You can call him Dr. Cholesterol.

“I love everybody,” he said, “and I’m here to make you feel good. It gets cold and lonely in that bus, but I travel to several towns making sure people get their diet together. No more pork! No more fries, no more hamburgers! Get rid of the sugar.”

Cap’n Jonny buys his fish from processors before they start adding chemicals and he stays away from farmed fish.

“We deal in 100 percent pure organic fish,” he said. “We’re half price most of the time. And right now there is none. I’m temporarily out of business, taking a break.

“A lot of people have a fantasy that you can buy a halibut from a boat. There might be a couple weekend flyers that do that, but the big boats have to sell it to the process plants because they can’t be waiting for the whole town of Seattle or Portland to show up at the dock.”

You can call him a Wildcat Fish Man. Or maybe it’s the Wild Catfish Man.

The navigators are the series of statues lining the back of the bus, a bus he has painted red and purple and yellow.
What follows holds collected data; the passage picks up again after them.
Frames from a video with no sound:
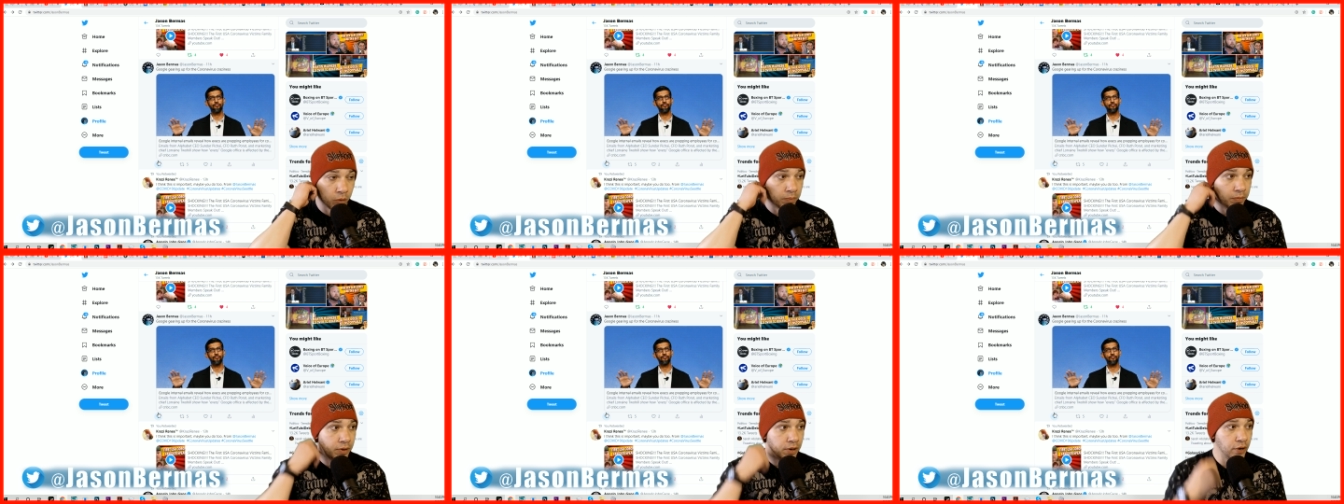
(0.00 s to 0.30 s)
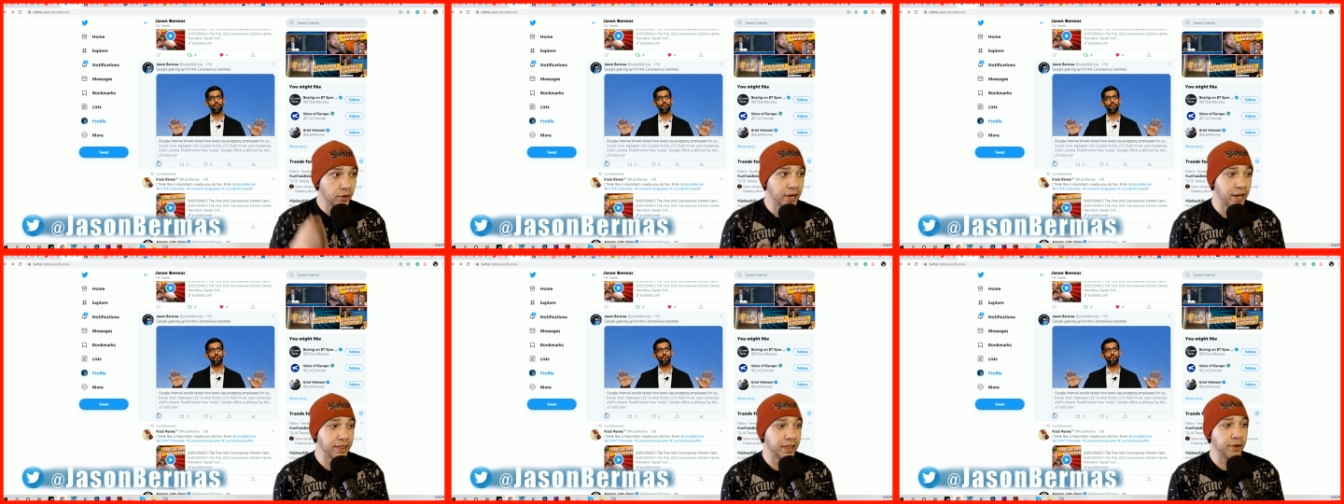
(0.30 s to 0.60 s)

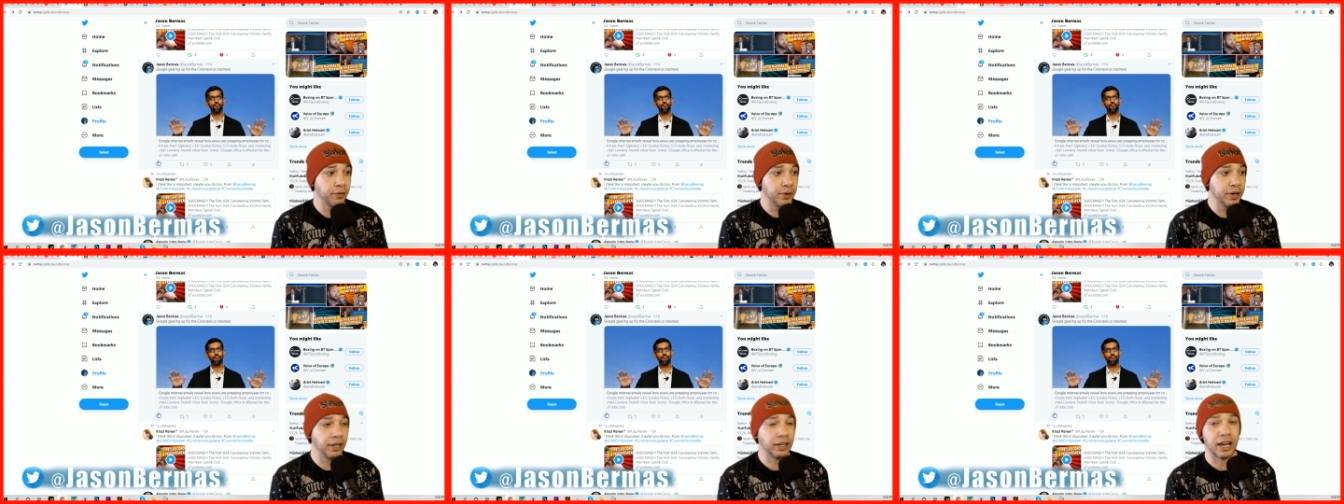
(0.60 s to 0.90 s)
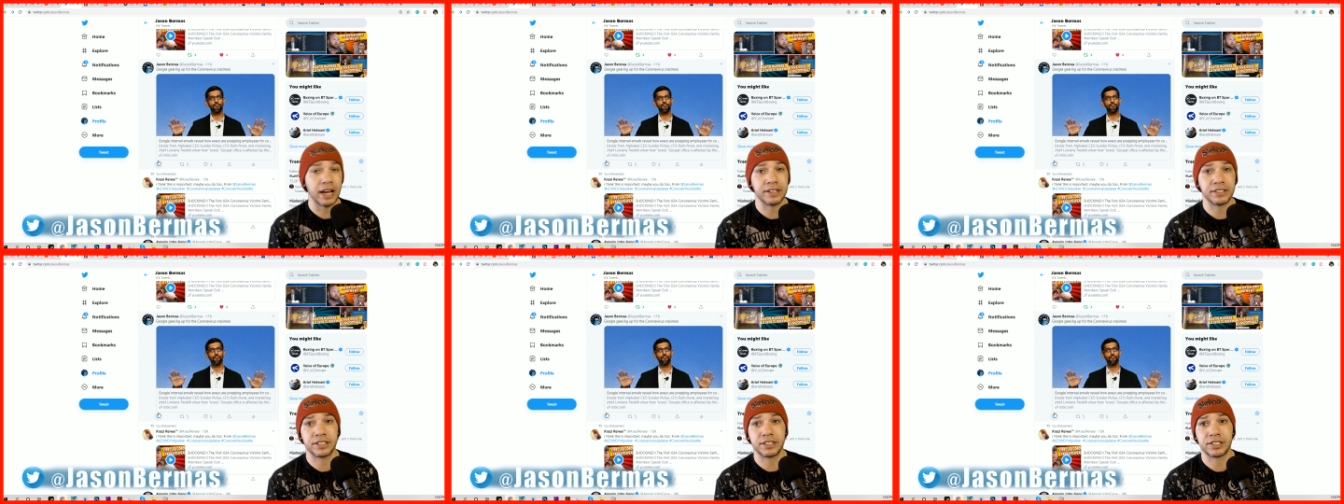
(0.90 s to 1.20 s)
Okay, they
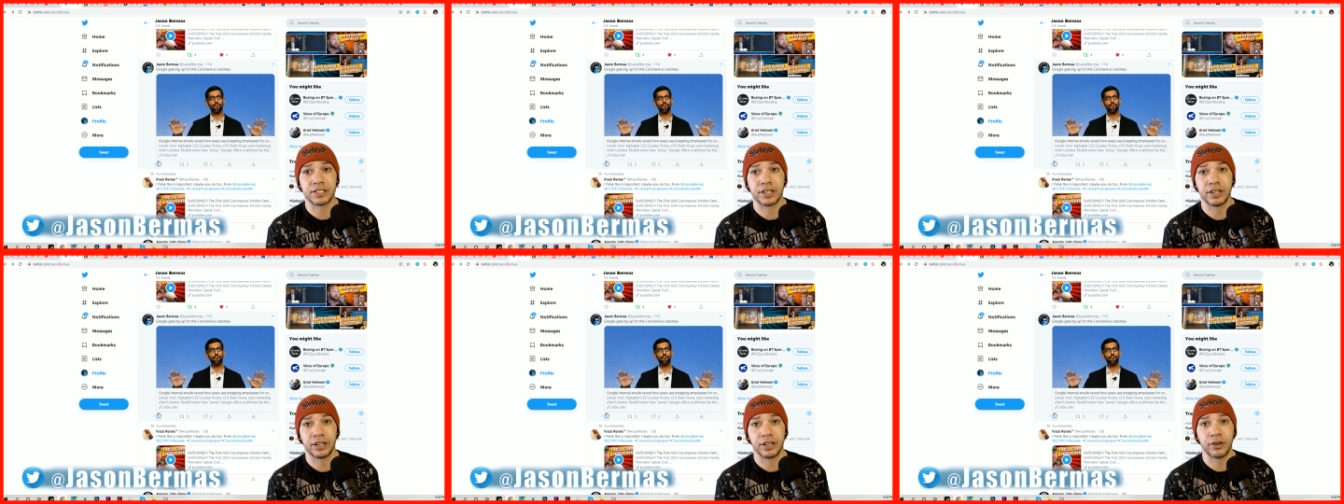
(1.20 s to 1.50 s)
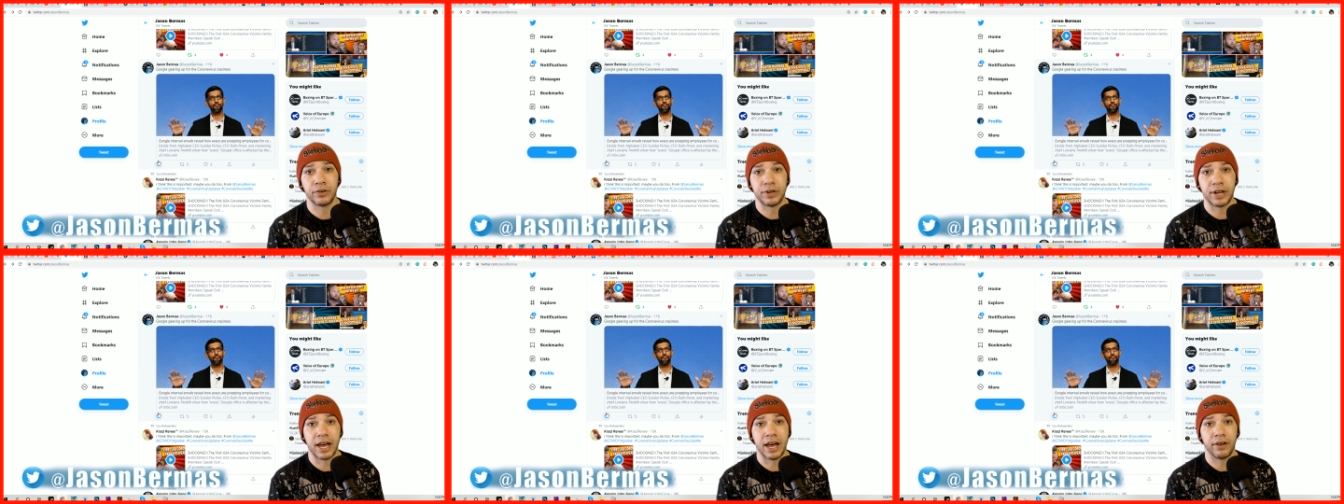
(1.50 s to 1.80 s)
realize this is going to go
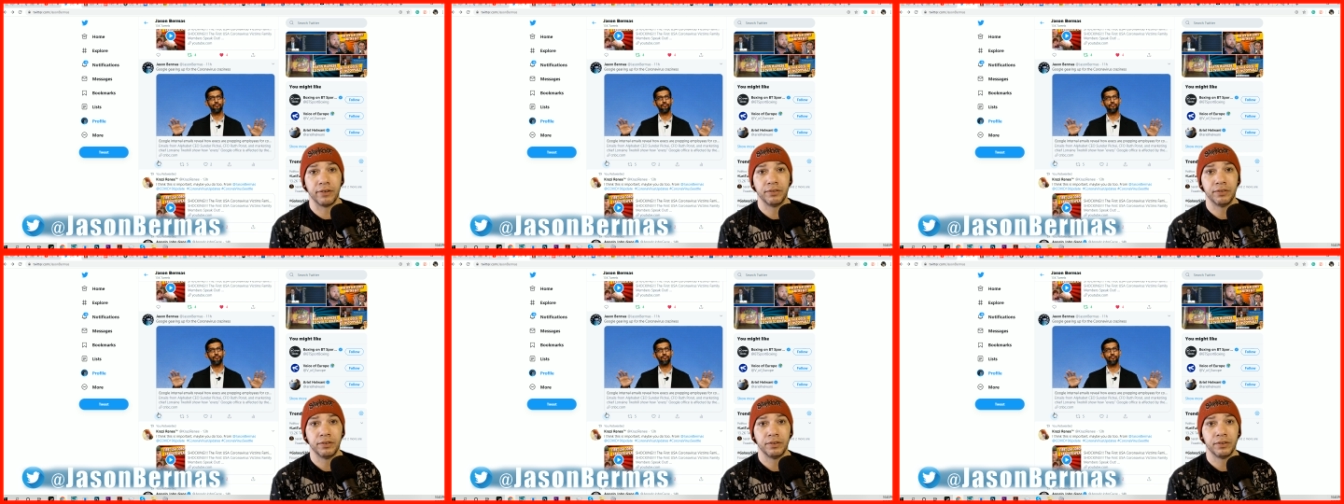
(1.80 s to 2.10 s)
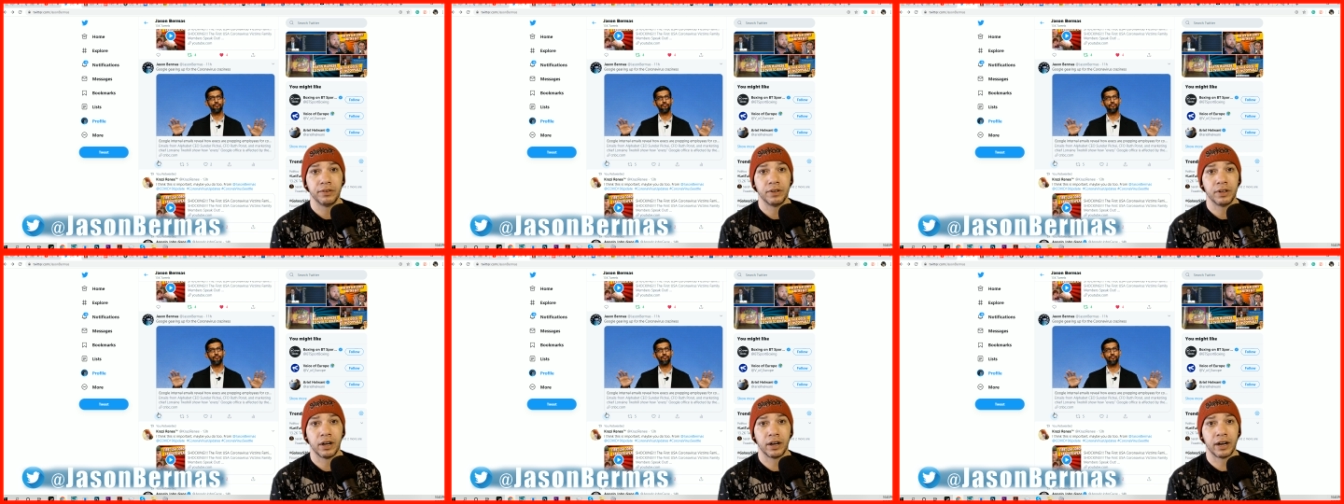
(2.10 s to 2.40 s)
down.
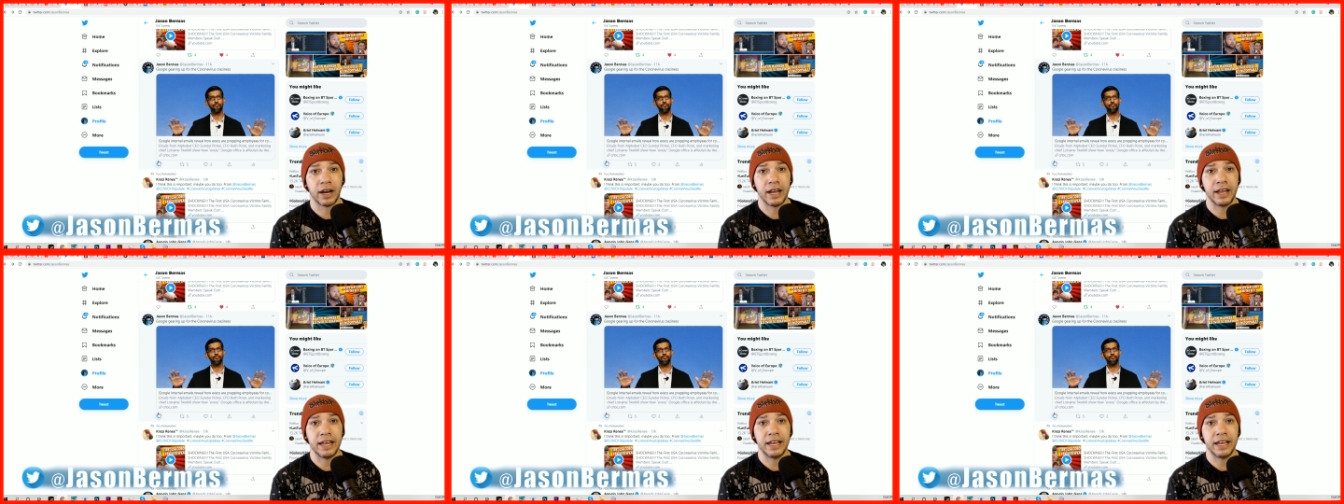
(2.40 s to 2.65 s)
All right,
Each navigator was purchased from nautical shops along the coastline.

“We’re hip to the modern world,” Rush jokes. “All these little statues back here talk to me while I’m driving.”

He cites Ken Kesey and his bus Further as an inspiration.
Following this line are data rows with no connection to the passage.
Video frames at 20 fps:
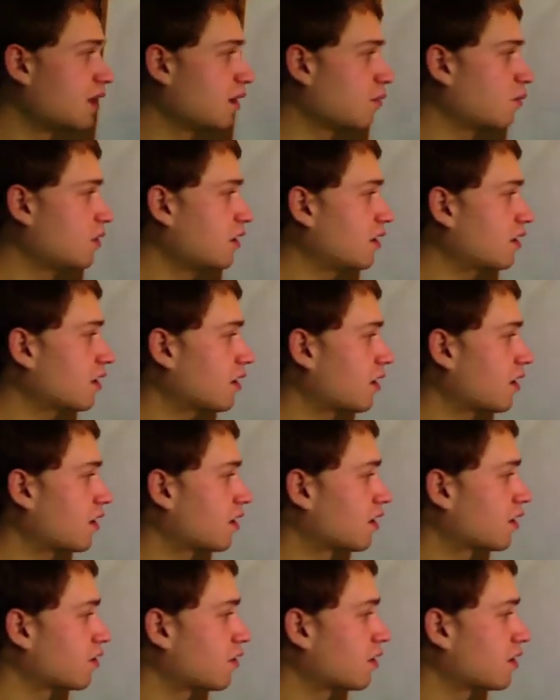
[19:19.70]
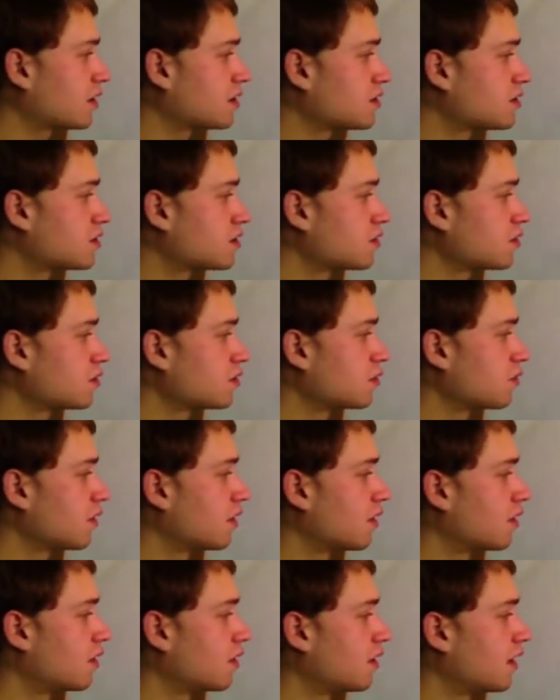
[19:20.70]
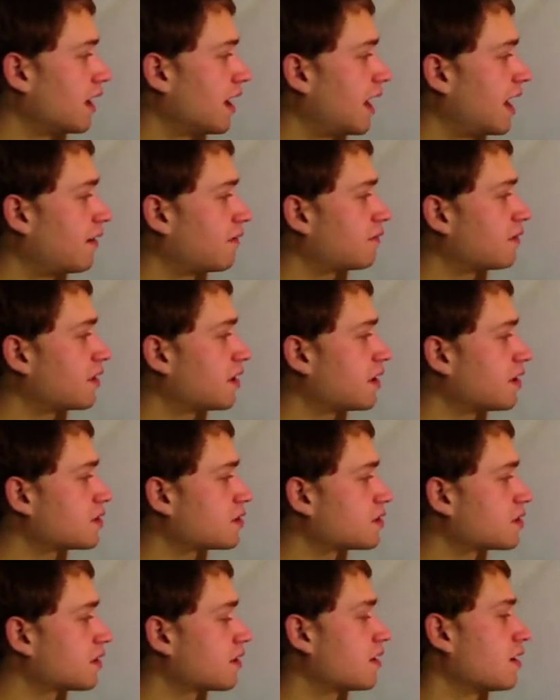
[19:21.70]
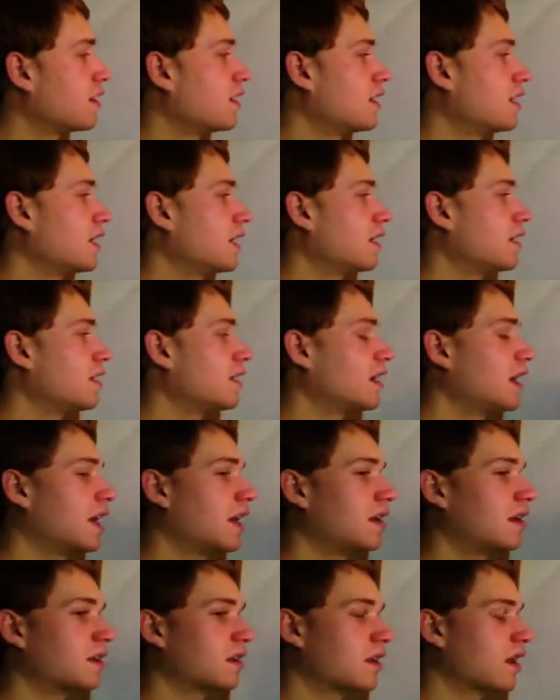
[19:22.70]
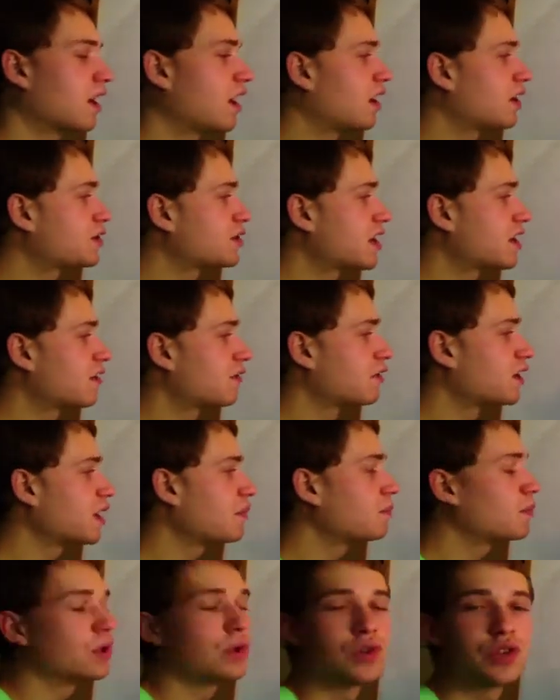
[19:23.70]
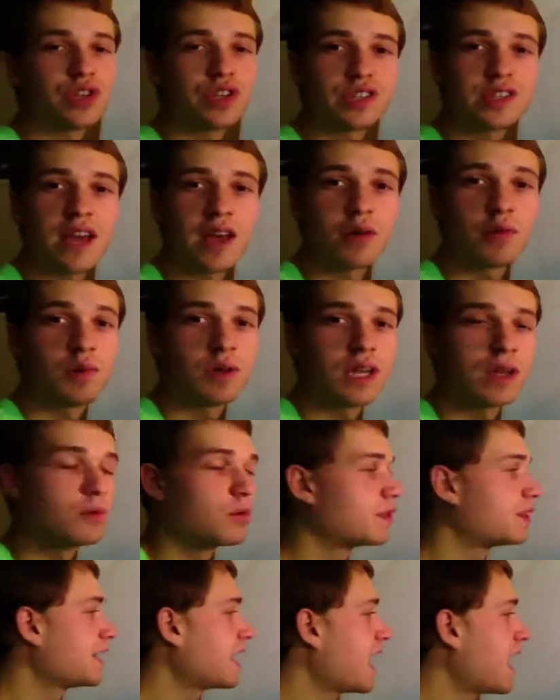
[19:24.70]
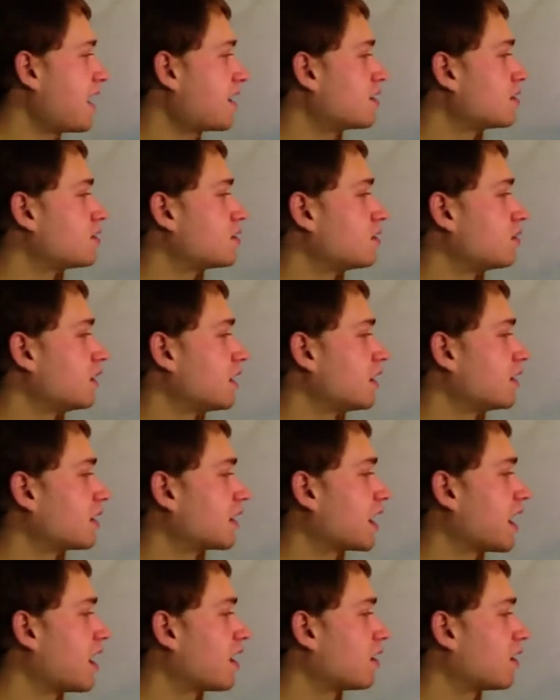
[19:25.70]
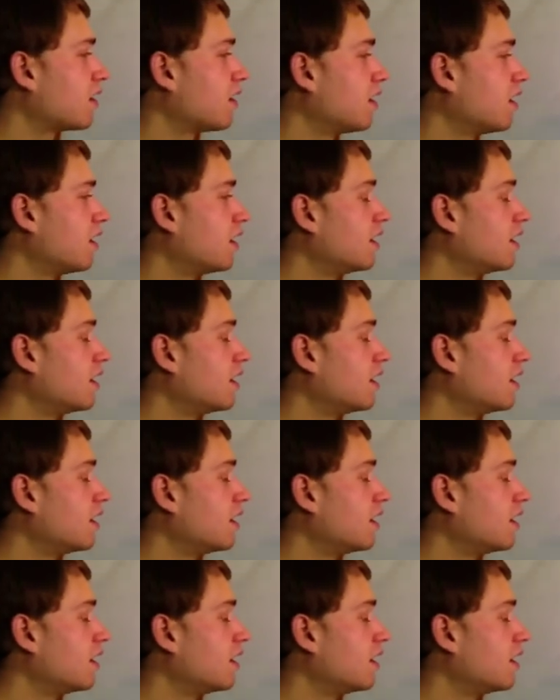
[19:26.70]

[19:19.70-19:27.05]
we are going to have this in a set of gimbals just like we did with the attitude indicator.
“The idea for the painting of the fish came from the cascade locks,” Rush said. “Everything you see on here has something to do with the areas from Astoria to the Hanford reach.

"There was a sale on ducks at one store, and I decided to go duck crazy,” he continued. “Mostly I like the flamingo in the front. It gives it an island effect. The two gigantic fish in the back represent the northwest Indian culture. It was painted by a Mediterranean Indian, me. Because I’m Italian, there’s a little spaghetti in there too.”

It was his way of honoring the Yakama, Nez Perce, Umatilla and Warm Springs tribes who have given him fish in the past.

He starts singing.

“Somewhere in Margaritaville on the freeway to Astoria, I’m going to find myself a new love affair.”

“If Jimmy Buffett gave up singing,” Rush jokes, “he might have a bus like mine.”

You can call him the Land Captain.

Cap’n Jonny grew up in the Longview area, fishing with his family along the Kalama and Clackamas Rivers. At 18, it became his trade.

“I was a commercial fisherman,” he said. “I learned from some local historical characters.

“I’m going on 64, I’m kind of historical myself.”

He got tired of the river. There wasn’t a lot of salmon at the time, and none of the commercial fishermen were doing very well, he said. So he bought a bus, and one thing has led to another.

“I’ve always been independent with my guitar playing and art,” he said. “The girls weren’t chasing me as much as they used to. I decided to do something more in the fish world. So far nobody has kicked me off the freeway.

“There is no marijuana in the bus,” Rush said, “but there is a little touch of Ken Kesey and One Flew Over the Cuckoos Nest somewhere in the back room.”

Look for Captain Jonny and his Big Red Nautical Bus. Sometimes you’ll see him parked on the corner of Coal Creek Road and Ocean Beach Highway. Rush might have a good price for fresh fish and an even better fish story to tell.